Vladimir Andrle vom jüdischen Sozialwerks "La Benevolencija" - hier auf einem Foto von 2021Bild: Vera Soldo/DW

Für die Muslima Garic ist es vor allem die von Nationalismus geprägte Politik, die die Weiterentwicklung Bosniens 30 Jahre nach dem Abkommen von Dayton hemmt. Bosnien kämpft mit hoher Arbeitslosigkeit, Korruption, Vetternwirtschaft und fehlender Rechtsstaatlichkeit und hat es bisher nicht geschafft, die Vergangenheit aufzuarbeiten. "Dayton hat zwar Frieden geschaffen, aber keinen stabilen Staat", sagt Garic.

Dayton machte Juden zu Bürgern zweiter Klasse

Zu den Unzulänglichkeiten von Dayton gehört, dass das Abkommen Juden und andere Minderheiten diskriminiert. Angehörige dieser als "Andere" eingestuften Ethnien haben - im Gegensatz zu Mitgliedern der "staatsbildenden Völker" - weder das Recht, für die Präsidentschaft noch für einen Sitz im Haus der Völker, dem Oberhaus des Parlaments, zu kandidieren.

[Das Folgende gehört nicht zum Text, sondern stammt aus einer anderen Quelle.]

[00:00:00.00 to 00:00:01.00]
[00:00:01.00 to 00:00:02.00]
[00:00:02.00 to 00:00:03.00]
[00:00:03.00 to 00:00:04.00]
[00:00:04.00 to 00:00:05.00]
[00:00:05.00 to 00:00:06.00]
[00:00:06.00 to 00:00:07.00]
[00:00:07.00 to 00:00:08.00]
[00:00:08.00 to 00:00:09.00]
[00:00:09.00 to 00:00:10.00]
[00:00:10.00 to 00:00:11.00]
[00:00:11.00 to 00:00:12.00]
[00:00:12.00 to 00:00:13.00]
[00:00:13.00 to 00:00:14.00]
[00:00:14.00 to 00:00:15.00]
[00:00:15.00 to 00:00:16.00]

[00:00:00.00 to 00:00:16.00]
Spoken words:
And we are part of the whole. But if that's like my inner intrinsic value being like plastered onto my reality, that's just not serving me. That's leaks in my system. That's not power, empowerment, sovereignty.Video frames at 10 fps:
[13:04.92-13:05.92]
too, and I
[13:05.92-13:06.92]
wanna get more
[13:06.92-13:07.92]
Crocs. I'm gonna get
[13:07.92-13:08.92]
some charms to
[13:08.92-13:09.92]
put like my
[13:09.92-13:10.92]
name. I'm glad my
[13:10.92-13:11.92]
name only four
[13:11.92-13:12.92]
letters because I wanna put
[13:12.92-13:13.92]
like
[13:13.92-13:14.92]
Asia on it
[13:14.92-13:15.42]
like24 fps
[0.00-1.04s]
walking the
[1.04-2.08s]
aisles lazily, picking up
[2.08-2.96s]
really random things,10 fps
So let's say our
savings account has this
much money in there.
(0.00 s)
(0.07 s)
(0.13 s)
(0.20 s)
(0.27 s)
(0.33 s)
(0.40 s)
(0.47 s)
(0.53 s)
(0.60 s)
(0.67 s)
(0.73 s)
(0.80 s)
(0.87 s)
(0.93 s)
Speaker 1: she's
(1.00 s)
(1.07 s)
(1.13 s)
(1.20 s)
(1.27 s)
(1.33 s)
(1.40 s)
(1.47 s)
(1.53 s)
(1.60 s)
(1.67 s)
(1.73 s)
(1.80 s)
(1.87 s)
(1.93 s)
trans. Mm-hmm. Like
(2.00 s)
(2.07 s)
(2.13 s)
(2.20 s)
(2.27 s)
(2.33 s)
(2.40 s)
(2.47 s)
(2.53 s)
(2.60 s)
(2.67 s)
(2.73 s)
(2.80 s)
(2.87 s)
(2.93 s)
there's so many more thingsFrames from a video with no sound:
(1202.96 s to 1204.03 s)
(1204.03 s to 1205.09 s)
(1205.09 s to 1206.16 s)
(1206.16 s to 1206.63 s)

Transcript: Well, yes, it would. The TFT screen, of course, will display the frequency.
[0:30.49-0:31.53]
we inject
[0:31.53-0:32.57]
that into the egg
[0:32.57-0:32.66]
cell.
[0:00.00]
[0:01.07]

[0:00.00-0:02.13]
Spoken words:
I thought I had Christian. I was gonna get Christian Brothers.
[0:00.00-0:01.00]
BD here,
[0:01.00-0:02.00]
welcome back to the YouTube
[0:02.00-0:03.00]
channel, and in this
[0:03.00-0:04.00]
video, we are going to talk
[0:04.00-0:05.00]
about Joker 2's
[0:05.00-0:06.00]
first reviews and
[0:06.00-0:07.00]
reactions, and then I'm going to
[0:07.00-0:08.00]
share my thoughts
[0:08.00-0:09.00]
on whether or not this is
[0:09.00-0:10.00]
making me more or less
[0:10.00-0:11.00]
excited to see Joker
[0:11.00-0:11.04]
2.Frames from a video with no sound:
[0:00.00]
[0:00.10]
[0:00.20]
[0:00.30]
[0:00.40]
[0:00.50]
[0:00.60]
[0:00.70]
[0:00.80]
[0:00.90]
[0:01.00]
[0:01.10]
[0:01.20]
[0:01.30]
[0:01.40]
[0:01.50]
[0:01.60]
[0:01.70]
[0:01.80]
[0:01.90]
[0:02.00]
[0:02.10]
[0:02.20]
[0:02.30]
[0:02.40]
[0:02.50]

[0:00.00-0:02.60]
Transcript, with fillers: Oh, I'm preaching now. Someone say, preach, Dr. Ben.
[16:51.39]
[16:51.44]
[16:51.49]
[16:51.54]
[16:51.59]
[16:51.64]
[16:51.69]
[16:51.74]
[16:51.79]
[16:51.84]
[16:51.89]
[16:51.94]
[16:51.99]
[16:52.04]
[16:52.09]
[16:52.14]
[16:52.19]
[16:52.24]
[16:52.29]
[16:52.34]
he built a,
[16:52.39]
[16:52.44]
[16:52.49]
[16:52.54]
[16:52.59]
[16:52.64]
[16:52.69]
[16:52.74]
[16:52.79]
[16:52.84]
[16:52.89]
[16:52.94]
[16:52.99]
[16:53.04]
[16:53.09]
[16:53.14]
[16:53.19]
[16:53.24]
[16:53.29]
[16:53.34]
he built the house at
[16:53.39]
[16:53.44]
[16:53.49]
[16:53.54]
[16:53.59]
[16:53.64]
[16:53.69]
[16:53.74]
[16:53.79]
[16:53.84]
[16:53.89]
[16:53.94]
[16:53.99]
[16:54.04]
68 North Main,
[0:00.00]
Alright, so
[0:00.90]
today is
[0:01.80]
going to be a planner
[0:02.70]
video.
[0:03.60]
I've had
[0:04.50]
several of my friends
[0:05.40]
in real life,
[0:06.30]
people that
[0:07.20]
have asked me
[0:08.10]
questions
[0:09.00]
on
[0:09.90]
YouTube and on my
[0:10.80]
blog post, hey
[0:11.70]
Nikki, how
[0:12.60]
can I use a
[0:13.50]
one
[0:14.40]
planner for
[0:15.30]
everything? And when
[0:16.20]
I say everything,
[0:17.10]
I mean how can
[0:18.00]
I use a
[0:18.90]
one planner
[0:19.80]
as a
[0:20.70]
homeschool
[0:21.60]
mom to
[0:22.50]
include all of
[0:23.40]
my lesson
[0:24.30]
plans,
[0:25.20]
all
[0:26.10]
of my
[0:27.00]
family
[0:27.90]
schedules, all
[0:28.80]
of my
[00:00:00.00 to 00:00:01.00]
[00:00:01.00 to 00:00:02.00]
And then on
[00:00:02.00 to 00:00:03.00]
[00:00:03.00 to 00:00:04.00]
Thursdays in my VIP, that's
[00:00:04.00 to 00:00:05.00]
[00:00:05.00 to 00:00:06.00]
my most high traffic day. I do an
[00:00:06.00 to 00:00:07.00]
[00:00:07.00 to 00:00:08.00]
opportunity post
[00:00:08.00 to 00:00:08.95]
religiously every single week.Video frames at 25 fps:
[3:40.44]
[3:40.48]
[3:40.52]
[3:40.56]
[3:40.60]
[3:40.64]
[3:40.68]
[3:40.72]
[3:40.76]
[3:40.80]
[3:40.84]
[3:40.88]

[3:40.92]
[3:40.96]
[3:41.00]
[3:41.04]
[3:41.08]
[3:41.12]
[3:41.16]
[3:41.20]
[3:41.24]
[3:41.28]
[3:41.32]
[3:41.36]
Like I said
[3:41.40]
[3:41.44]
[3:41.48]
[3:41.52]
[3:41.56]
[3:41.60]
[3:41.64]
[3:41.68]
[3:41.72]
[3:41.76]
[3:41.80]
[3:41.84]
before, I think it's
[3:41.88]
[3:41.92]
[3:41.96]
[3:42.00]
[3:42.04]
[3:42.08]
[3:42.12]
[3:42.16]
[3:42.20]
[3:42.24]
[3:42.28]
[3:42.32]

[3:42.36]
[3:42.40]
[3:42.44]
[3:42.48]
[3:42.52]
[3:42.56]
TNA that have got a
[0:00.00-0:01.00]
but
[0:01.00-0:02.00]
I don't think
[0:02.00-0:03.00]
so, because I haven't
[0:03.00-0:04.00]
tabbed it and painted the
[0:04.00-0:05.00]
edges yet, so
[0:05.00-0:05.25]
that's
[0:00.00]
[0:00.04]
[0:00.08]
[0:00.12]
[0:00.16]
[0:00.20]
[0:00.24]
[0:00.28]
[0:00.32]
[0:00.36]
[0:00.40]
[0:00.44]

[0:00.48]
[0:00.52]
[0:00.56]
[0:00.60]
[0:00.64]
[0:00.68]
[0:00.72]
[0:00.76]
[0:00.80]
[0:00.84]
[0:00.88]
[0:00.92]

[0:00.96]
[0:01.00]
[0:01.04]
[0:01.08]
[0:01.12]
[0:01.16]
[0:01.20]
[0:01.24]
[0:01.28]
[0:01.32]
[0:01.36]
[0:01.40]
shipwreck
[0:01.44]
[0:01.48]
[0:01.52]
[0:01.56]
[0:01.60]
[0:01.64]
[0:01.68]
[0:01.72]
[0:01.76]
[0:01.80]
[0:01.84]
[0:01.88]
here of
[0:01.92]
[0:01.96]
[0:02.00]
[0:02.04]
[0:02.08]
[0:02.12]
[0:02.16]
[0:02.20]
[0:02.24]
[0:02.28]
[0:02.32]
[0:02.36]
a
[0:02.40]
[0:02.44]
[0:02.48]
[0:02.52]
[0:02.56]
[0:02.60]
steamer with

Der Europäische Gerichtshof für Menschenrechte (EGMR) hat seit dem Jahr 2009 diese Praxis sechsmal als nicht vereinbar mit der EU-Menschenrechtskonvention verurteilt. Doch die Urteile wurden nicht umgesetzt. Für eine Änderung der Verfassung wäre ein Konsens der Vertreter aller drei staatsbildenden Ethnien notwendig - den es in Bosnien in keiner politischen Frage gibt.

Heute, 30 Jahre nach Dayton bleiben die Perspektiven für Bosnien schwierig. "Wir teilen schwierige Umstände, egal ob Juden, Christen oder Muslime", sagt Vladimir Andrle. "Armut, Wirtschaftskrise, fehlende Perspektiven und mangelnde Rechtsstaatlichkeit treffen alle".